The answer must consist only of the lines in the records below from the line with "[00:00:54.05]" to the line with "[00:00:55.18]", both included, copied word for word with every picture left out.

_ _ _

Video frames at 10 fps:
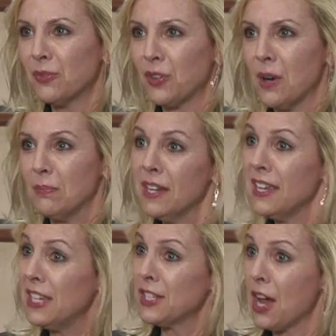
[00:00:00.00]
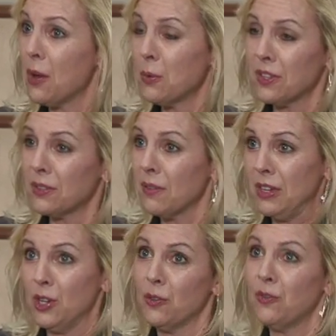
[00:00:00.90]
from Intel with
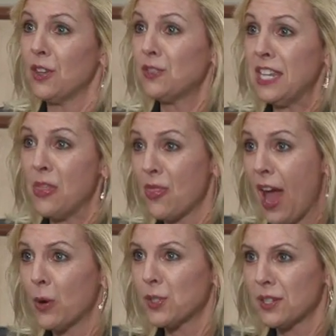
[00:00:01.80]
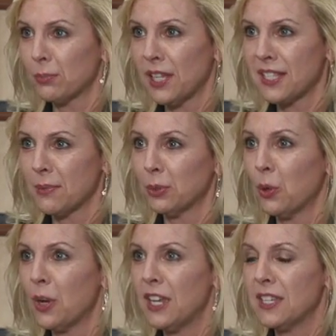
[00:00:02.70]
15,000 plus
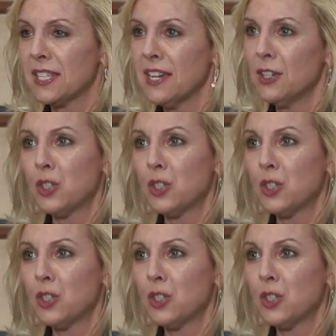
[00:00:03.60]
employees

_ _ _

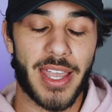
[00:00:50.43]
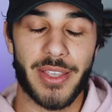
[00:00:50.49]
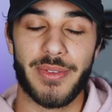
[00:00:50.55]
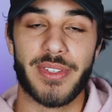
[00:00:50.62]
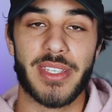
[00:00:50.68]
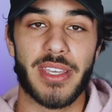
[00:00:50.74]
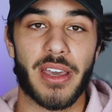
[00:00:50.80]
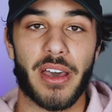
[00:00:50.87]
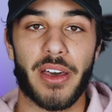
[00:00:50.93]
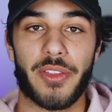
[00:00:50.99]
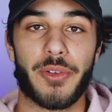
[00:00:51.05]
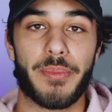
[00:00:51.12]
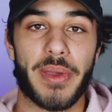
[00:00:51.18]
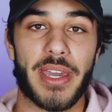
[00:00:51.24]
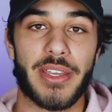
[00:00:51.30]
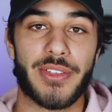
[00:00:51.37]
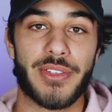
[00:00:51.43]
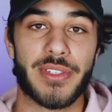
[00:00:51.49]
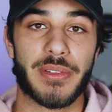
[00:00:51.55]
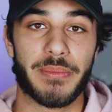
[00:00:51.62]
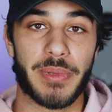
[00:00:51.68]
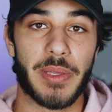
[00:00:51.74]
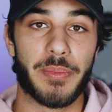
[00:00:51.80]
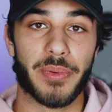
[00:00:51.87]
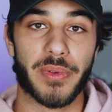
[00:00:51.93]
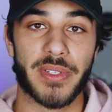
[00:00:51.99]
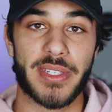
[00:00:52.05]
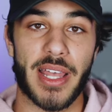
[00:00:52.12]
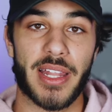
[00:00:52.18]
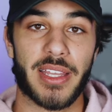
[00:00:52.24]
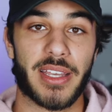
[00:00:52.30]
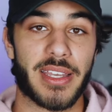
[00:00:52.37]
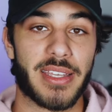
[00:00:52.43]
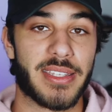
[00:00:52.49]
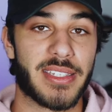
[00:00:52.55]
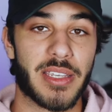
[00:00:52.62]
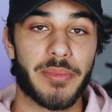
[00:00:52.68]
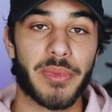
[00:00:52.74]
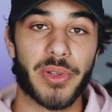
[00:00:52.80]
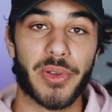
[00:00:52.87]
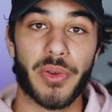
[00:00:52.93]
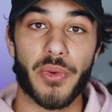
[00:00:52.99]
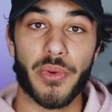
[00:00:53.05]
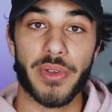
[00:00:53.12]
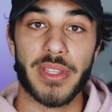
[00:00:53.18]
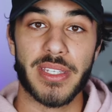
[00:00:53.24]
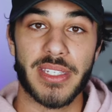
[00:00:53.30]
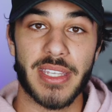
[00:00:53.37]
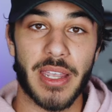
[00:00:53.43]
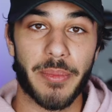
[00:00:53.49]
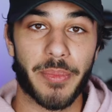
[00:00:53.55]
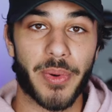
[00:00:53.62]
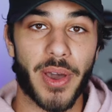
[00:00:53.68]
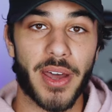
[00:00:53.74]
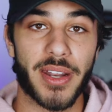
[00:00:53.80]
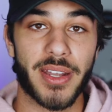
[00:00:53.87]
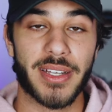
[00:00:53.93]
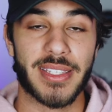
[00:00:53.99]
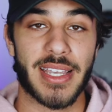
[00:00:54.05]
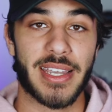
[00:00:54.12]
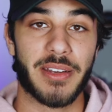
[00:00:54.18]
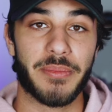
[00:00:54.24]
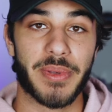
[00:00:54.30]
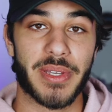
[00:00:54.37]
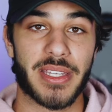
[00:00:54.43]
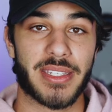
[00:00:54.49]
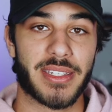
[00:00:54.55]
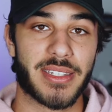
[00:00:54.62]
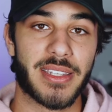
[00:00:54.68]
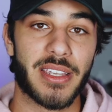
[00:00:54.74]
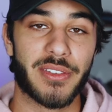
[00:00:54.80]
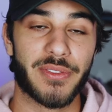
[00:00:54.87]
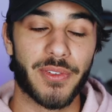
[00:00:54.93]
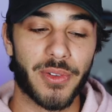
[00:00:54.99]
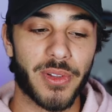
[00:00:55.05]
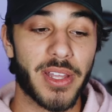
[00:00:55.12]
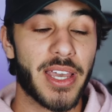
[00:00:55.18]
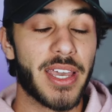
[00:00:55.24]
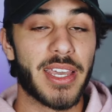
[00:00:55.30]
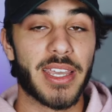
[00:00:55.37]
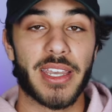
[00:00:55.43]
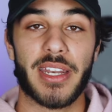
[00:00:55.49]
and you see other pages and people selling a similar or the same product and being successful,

_ _ _

Solution to the problem:
[00:00:54.05]
[00:00:54.12]
[00:00:54.18]
[00:00:54.24]
[00:00:54.30]
[00:00:54.37]
[00:00:54.43]
[00:00:54.49]
[00:00:54.55]
[00:00:54.62]
[00:00:54.68]
[00:00:54.74]
[00:00:54.80]
[00:00:54.87]
[00:00:54.93]
[00:00:54.99]
[00:00:55.05]
[00:00:55.12]
[00:00:55.18]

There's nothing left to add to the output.